Today, numerous over-the-counter laxatives feature cascara sagrada as a key ingredient. Because it’s so mild, the herb is frequently combined with stronger laxatives, such as aloe vera latex. To work properly, the bark must be carefully prepared–cured for at least one year or heated and dried to speed up the aging process. Aging is essential because the fresh bark is very irritating to the gastrointestinal system, causing vomiting and intestinal spasms.
Constituents: Cascara bark is high in hydroxyanthraquinone glycosides called cascarosides. Resins, tannins, and lipids make up the bulk of the other bark ingredients. Cascarosides have a cathartic action, inducing the large intestine to increase its muscular contraction (peristalsis), resulting in bowel movement.
The basis of Cascara’s laxative effect is the presence of a mixture of anthraquinones, either free (aloe-emodin) or as sugar derivatives (glycosides). The free anthraquinones remain in the intestines and cause catharsis by irritating the intestinal wall. Those anthraquinones present in the plant as sugar derivatives are largely absorbed from the intestine, circulate through the blood stream, and eventually stimulate the nerve center in the lower part of the intestine, which causes a laxative effect.
Properties: Purgative, bitter tonic.
Main Uses: Cascara Sagrada is a mild laxative, acting principally on the large intestine. It is considered suitable for delicate and elderly persons, and may with advantage be given in chronic constipation, being generally administered in the form of the fluid extract.
It acts also as a stomachic tonic and bitter, in small doses, promoting gastric digestion and appetite.
Treat hemorrhoids and anal fissures -. Combined with conventional measures to soften the stool (plenty of dietary fiber, water, and exercise), occasional use of cascara sagrada preparations may prevent the pressure and pain associated with hemorrhoids and anal fissures (cracks in the skin near the anus). In fact, by speeding up bowel movements, hemorrhoids are also less likely to develop.
Preparation & Dosages:
Cold Infusion: 2 to 6 ounces.
Tincture: [1:5, 50% alcohol], 1 to 2 teaspoons.

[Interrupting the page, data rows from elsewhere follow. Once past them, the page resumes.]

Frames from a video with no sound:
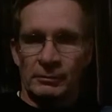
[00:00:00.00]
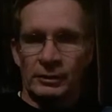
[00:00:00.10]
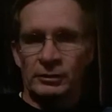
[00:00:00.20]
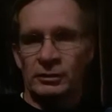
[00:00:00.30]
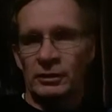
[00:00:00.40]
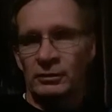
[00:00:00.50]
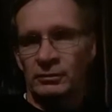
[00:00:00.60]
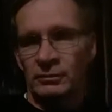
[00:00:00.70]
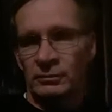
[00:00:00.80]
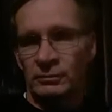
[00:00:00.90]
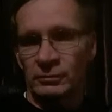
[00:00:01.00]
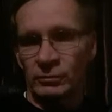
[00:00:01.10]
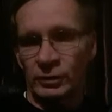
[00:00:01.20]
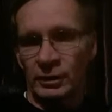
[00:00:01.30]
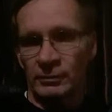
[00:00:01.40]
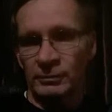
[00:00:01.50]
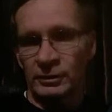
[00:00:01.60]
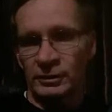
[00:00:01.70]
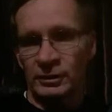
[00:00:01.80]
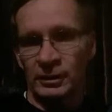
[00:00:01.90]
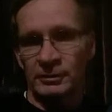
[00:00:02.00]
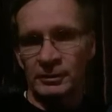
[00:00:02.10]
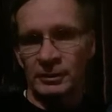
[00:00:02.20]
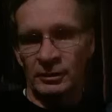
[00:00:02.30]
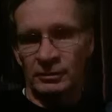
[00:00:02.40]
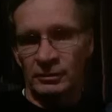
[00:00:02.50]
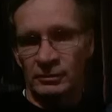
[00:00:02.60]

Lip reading: But you know, we can be stubborn and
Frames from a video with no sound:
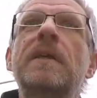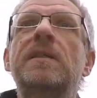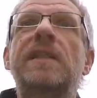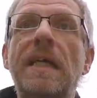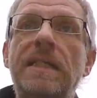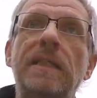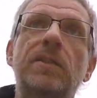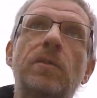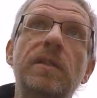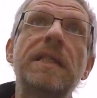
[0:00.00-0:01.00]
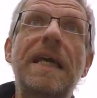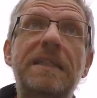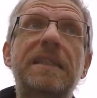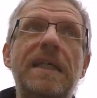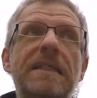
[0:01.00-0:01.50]
sentence or in the
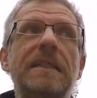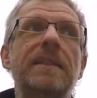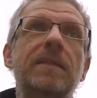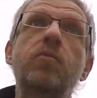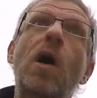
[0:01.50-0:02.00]
next sentence is,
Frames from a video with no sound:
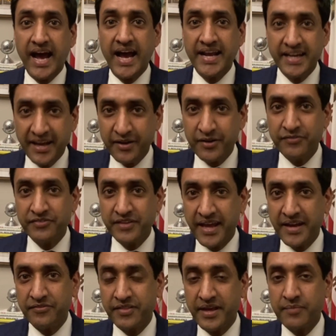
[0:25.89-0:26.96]
nine out of
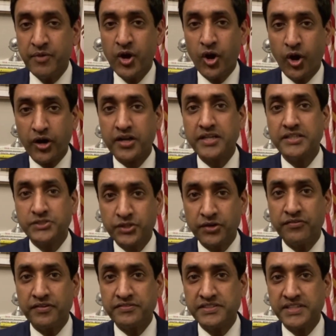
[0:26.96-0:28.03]
ten of them are
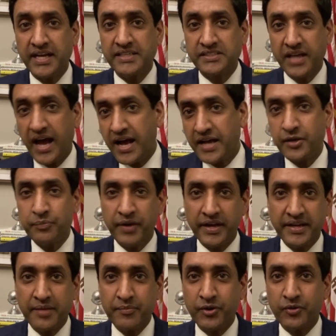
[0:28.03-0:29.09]
conservative sites.
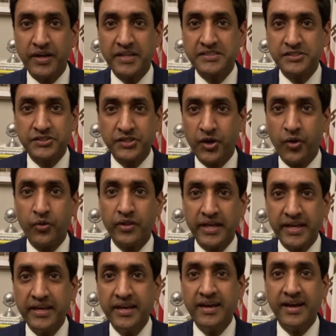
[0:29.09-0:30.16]
Occupy Democrats is the
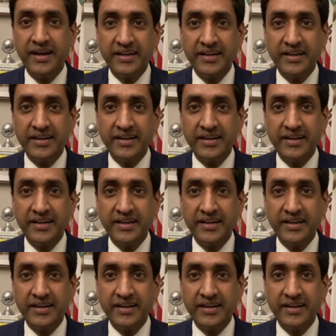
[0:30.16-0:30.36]
only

Fluid Extract: [1:1, 50% alcohol] 1/2 to 1 teaspoon.
Liquid extract: 1 teaspoon three times a day or 1 or 2 teaspoons at bedtime; or 1 or 2 capsules of dried bark at bedtime.
Because long-term use of any laxative can make your body lose critical fluids and salts (especially potassium) and lead to chronic diarrhea or weakness, limit your use of cascara sagrada to one or two weeks. Habitual use of cascara sagrada can cause dependence on laxatives.
Some people develop crampy gastrointestinal discomforts with cascara sagrada; lower your dose if this happens and stop taking it altogether if the uncomfortable sensation persists.
Don’t use cascara sagrada continuously for more than two weeks.
See your doctor if constipation lasts for more than one week.
Never ingest fresh cascara bark, which is extremely irritating and can cause severe vomiting. The bark must be stored for a year or more and be specially treated before it’s safe to use. Instead, stick with standardized commercial cascara products (capsules, tablets, powders).
Avoid cascara sagrada if you have an inflammatory bowel disease, such as Crohn’s disease or ulcerative colitis, or if your doctor has diagnosed an intestinal obstruction of any kind.
Unless your doctor recommends it, don’t take cascara sagrada if you are pregnant or breast-feeding; its effects on the fetus and infant are unclear.